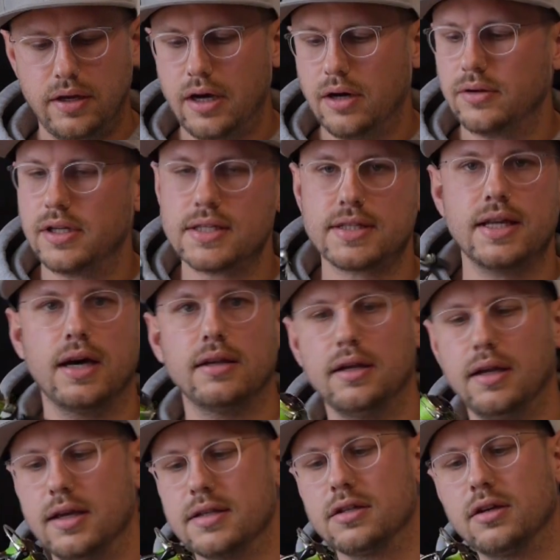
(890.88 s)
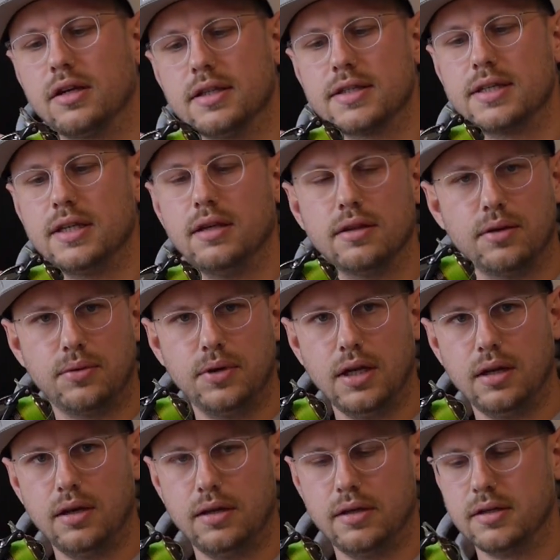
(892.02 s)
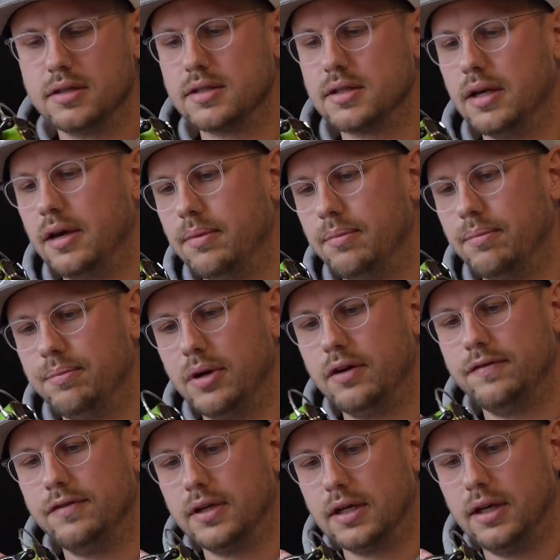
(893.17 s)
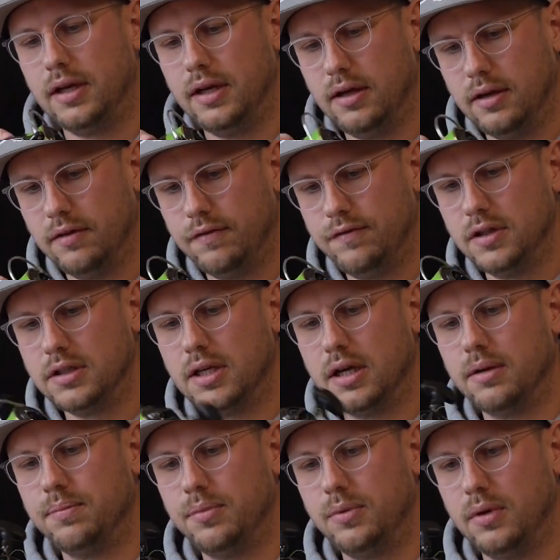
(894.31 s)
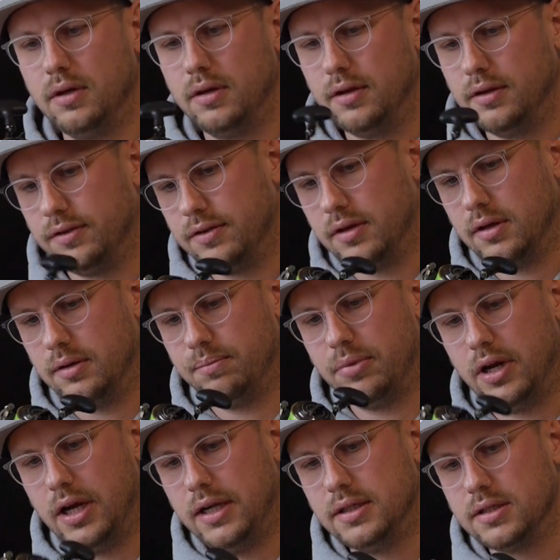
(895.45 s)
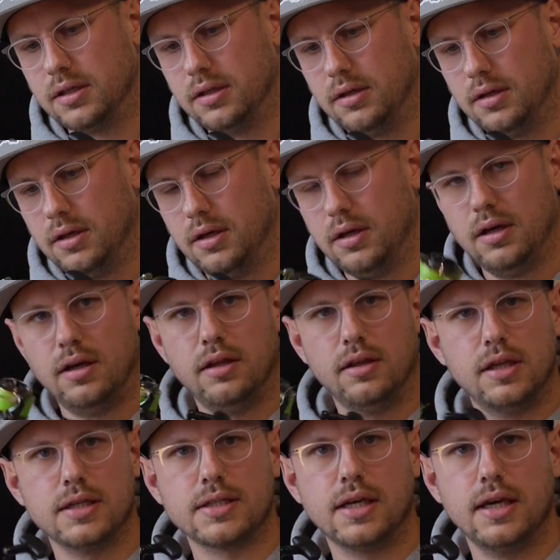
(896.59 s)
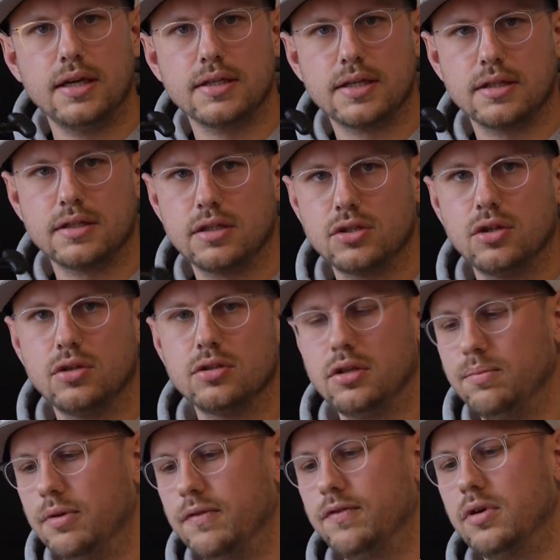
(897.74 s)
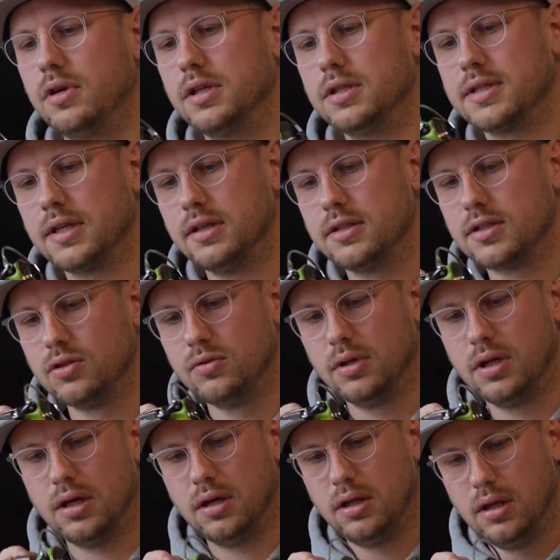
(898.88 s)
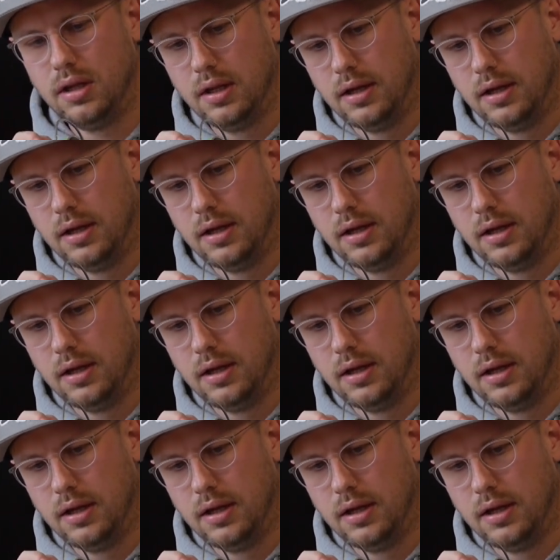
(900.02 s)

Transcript: Now it is done. As you can see, the reel is perfectly filled up with braid. In this case, as I told you before, it's Kizuna.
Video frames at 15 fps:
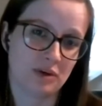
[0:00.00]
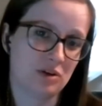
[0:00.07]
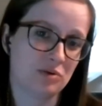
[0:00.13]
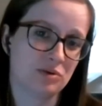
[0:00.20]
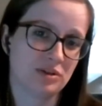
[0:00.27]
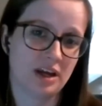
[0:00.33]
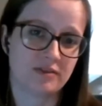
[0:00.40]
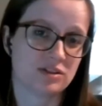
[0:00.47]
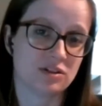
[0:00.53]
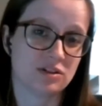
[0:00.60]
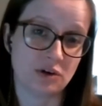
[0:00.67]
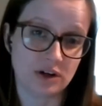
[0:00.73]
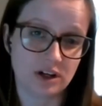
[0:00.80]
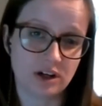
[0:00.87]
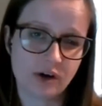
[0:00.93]
We use Canvas
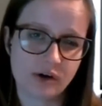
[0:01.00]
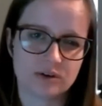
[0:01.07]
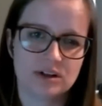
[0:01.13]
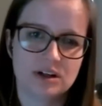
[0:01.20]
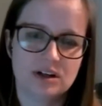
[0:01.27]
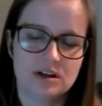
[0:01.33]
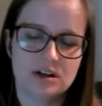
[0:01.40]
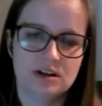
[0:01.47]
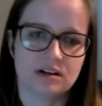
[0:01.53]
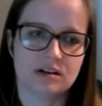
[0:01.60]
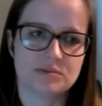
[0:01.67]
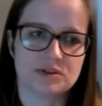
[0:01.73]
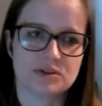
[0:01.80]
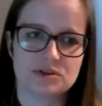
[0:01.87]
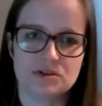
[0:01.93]
Studio,
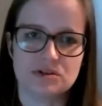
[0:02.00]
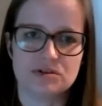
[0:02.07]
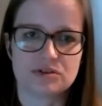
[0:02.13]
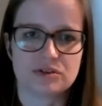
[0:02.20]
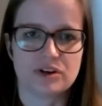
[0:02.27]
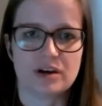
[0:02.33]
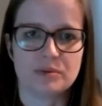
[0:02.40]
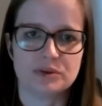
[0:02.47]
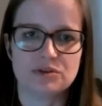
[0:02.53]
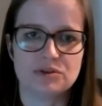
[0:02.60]
so students are able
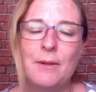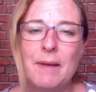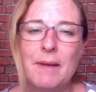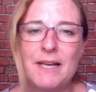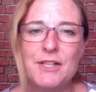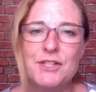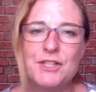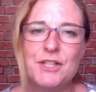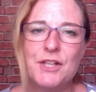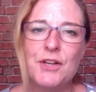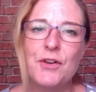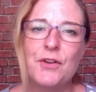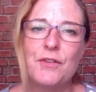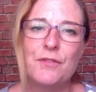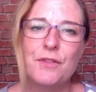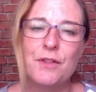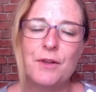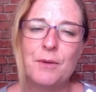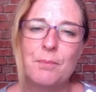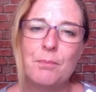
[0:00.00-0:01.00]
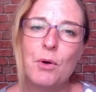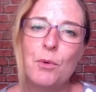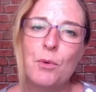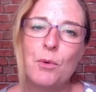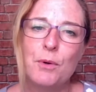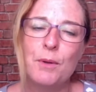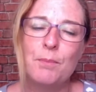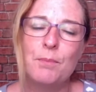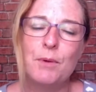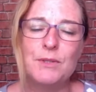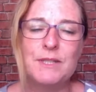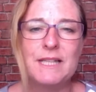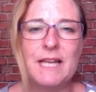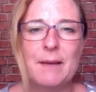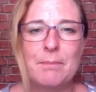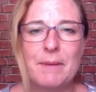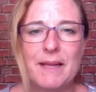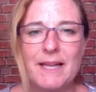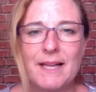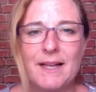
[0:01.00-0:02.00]
manager of the Marlborough Multi
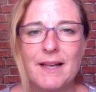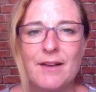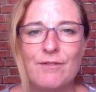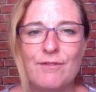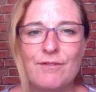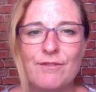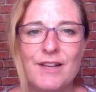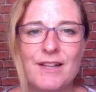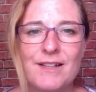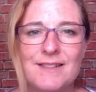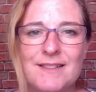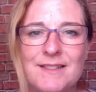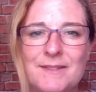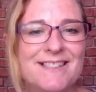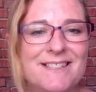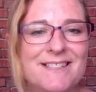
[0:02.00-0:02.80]
Cap Income Fund.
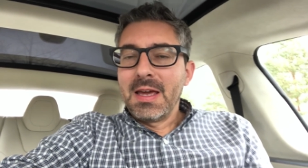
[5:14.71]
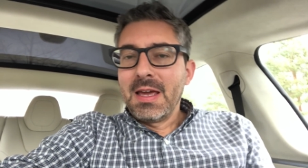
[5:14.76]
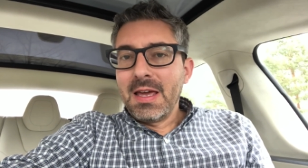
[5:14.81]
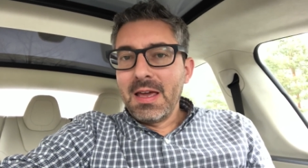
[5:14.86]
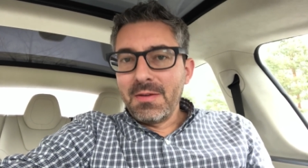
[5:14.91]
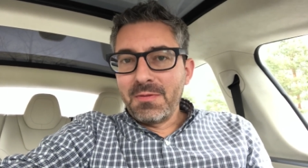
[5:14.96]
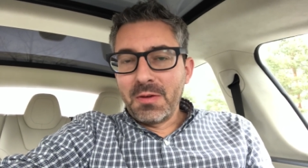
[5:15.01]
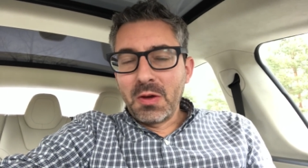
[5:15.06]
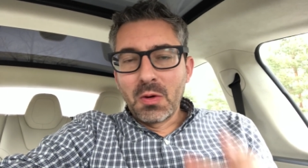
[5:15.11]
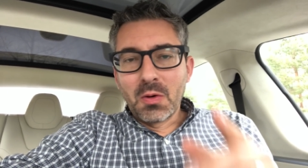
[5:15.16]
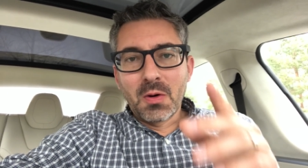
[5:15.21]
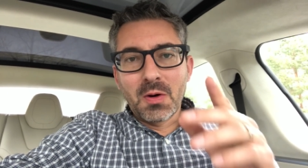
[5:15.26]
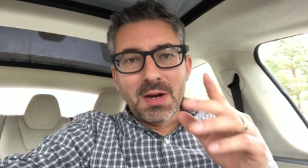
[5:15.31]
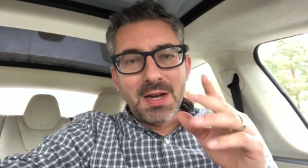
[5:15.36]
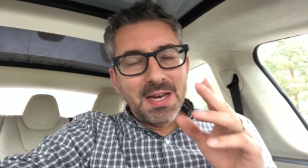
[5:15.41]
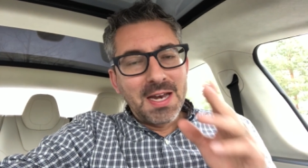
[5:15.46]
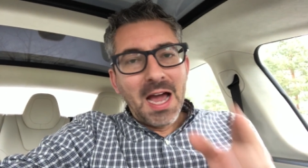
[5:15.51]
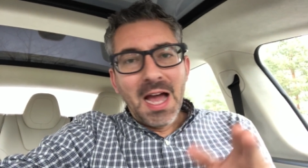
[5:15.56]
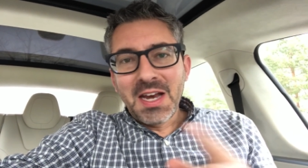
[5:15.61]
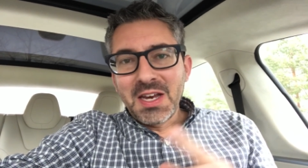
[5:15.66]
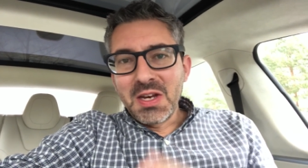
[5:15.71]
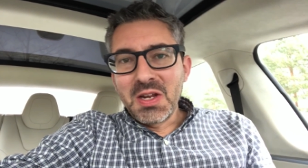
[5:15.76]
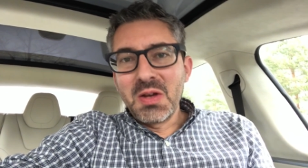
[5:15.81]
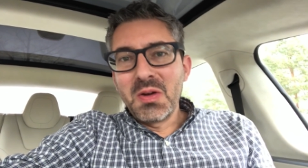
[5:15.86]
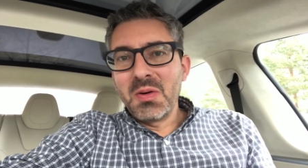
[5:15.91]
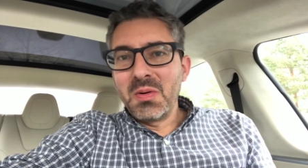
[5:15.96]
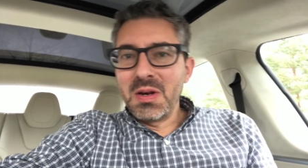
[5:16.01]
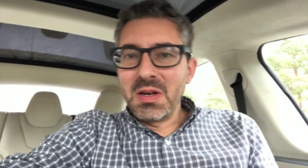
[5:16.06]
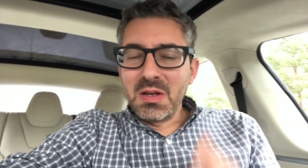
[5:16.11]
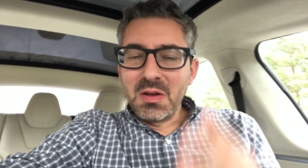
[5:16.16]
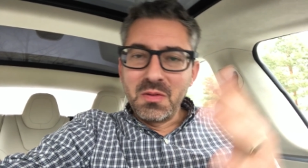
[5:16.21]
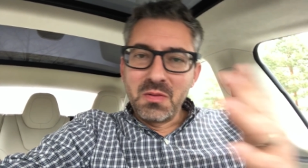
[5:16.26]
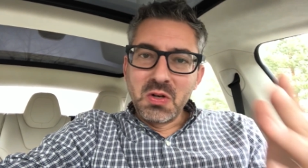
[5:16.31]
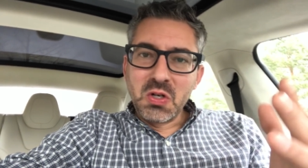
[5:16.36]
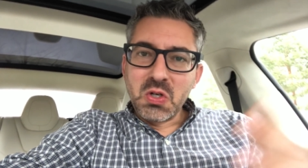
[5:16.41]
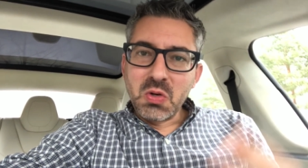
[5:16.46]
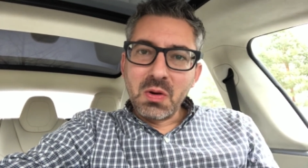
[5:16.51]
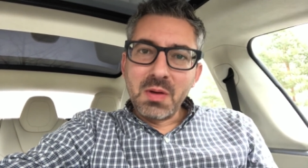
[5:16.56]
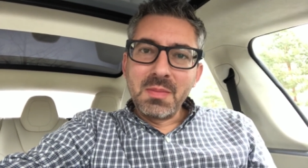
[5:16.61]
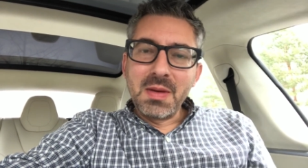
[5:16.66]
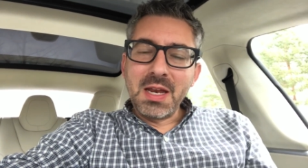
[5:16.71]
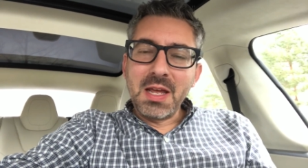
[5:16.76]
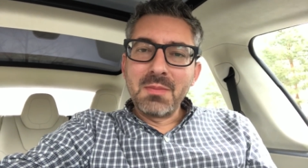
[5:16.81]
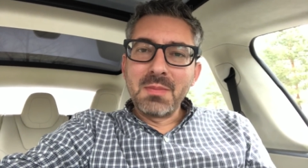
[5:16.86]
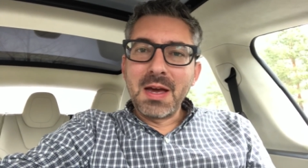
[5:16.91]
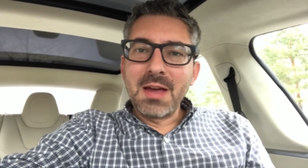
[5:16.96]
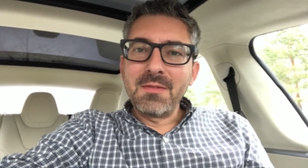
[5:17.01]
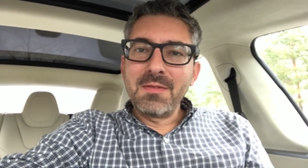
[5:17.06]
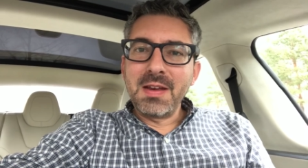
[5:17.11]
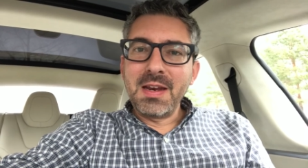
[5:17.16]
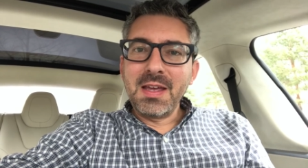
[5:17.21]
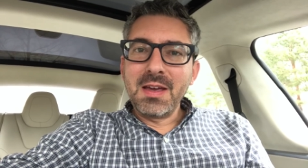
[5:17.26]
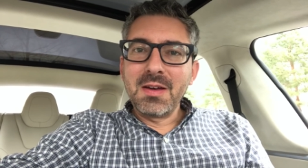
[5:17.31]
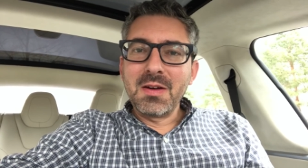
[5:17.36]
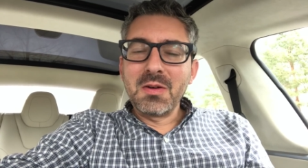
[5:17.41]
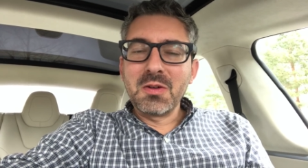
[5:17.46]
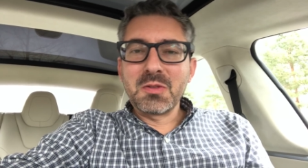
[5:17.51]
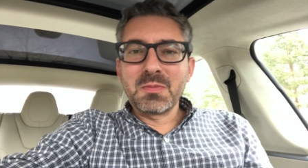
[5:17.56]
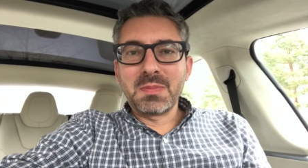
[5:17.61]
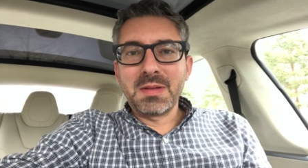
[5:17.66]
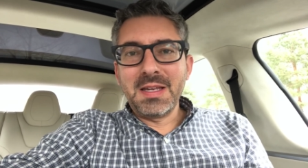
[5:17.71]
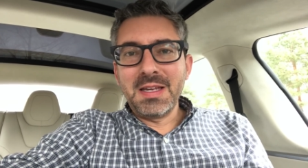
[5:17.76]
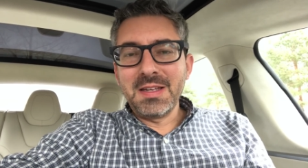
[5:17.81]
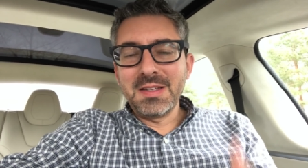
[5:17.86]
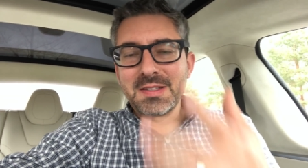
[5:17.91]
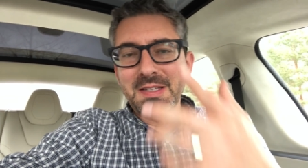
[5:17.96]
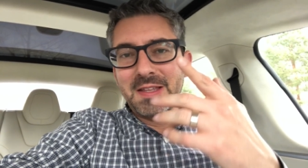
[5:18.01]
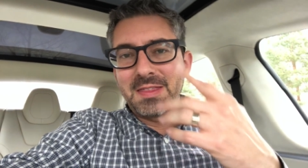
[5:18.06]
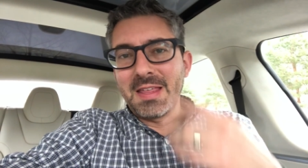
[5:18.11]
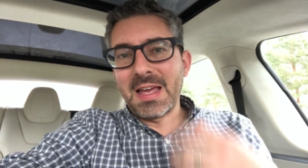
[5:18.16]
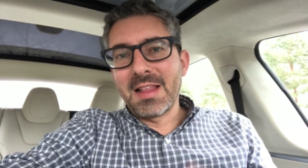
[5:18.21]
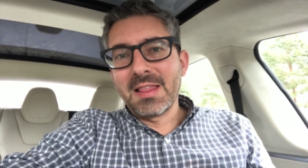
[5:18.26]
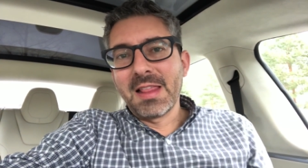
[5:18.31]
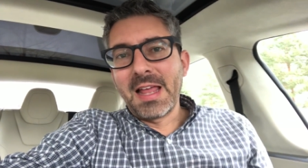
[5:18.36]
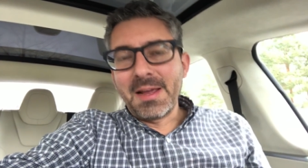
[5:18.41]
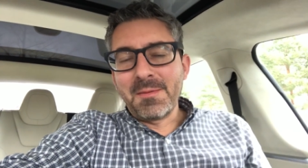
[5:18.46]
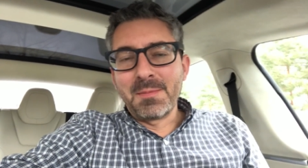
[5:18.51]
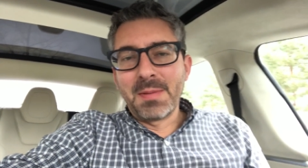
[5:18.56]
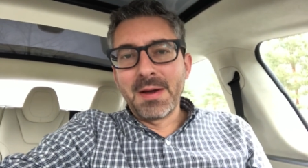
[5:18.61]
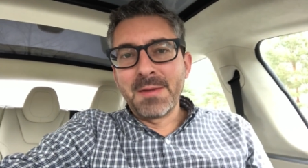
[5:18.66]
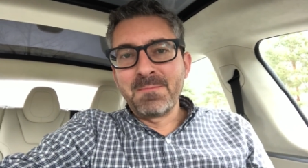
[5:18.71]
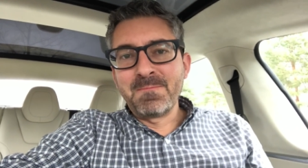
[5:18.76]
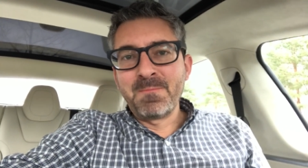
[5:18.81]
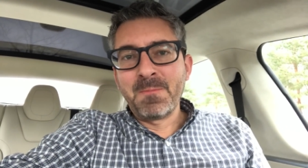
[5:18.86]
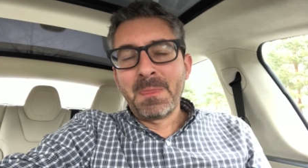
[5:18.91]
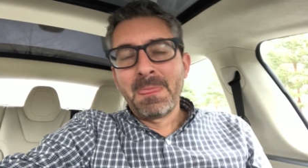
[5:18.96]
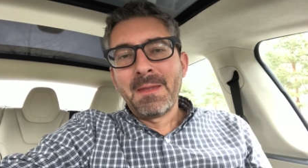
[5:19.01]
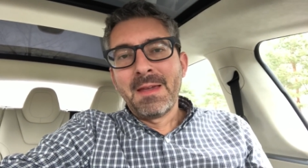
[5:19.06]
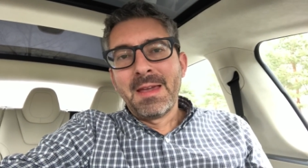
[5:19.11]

If you're not new and you've enjoyed many of my videos, please hit that like button,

(Aim of the task) From the first line to the last, repeat the data above exactly and leave the pictures out.

(Task result)
(890.88 s)
(892.02 s)
(893.17 s)
(894.31 s)
(895.45 s)
(896.59 s)
(897.74 s)
(898.88 s)
(900.02 s)

Transcript: Now it is done. As you can see, the reel is perfectly filled up with braid. In this case, as I told you before, it's Kizuna.
Video frames at 15 fps:
[0:00.00]
[0:00.07]
[0:00.13]
[0:00.20]
[0:00.27]
[0:00.33]
[0:00.40]
[0:00.47]
[0:00.53]
[0:00.60]
[0:00.67]
[0:00.73]
[0:00.80]
[0:00.87]
[0:00.93]
We use Canvas
[0:01.00]
[0:01.07]
[0:01.13]
[0:01.20]
[0:01.27]
[0:01.33]
[0:01.40]
[0:01.47]
[0:01.53]
[0:01.60]
[0:01.67]
[0:01.73]
[0:01.80]
[0:01.87]
[0:01.93]
Studio,
[0:02.00]
[0:02.07]
[0:02.13]
[0:02.20]
[0:02.27]
[0:02.33]
[0:02.40]
[0:02.47]
[0:02.53]
[0:02.60]
so students are able
[0:00.00-0:01.00]
[0:01.00-0:02.00]
manager of the Marlborough Multi
[0:02.00-0:02.80]
Cap Income Fund.
[5:14.71]
[5:14.76]
[5:14.81]
[5:14.86]
[5:14.91]
[5:14.96]
[5:15.01]
[5:15.06]
[5:15.11]
[5:15.16]
[5:15.21]
[5:15.26]
[5:15.31]
[5:15.36]
[5:15.41]
[5:15.46]
[5:15.51]
[5:15.56]
[5:15.61]
[5:15.66]
[5:15.71]
[5:15.76]
[5:15.81]
[5:15.86]
[5:15.91]
[5:15.96]
[5:16.01]
[5:16.06]
[5:16.11]
[5:16.16]
[5:16.21]
[5:16.26]
[5:16.31]
[5:16.36]
[5:16.41]
[5:16.46]
[5:16.51]
[5:16.56]
[5:16.61]
[5:16.66]
[5:16.71]
[5:16.76]
[5:16.81]
[5:16.86]
[5:16.91]
[5:16.96]
[5:17.01]
[5:17.06]
[5:17.11]
[5:17.16]
[5:17.21]
[5:17.26]
[5:17.31]
[5:17.36]
[5:17.41]
[5:17.46]
[5:17.51]
[5:17.56]
[5:17.61]
[5:17.66]
[5:17.71]
[5:17.76]
[5:17.81]
[5:17.86]
[5:17.91]
[5:17.96]
[5:18.01]
[5:18.06]
[5:18.11]
[5:18.16]
[5:18.21]
[5:18.26]
[5:18.31]
[5:18.36]
[5:18.41]
[5:18.46]
[5:18.51]
[5:18.56]
[5:18.61]
[5:18.66]
[5:18.71]
[5:18.76]
[5:18.81]
[5:18.86]
[5:18.91]
[5:18.96]
[5:19.01]
[5:19.06]
[5:19.11]

If you're not new and you've enjoyed many of my videos, please hit that like button,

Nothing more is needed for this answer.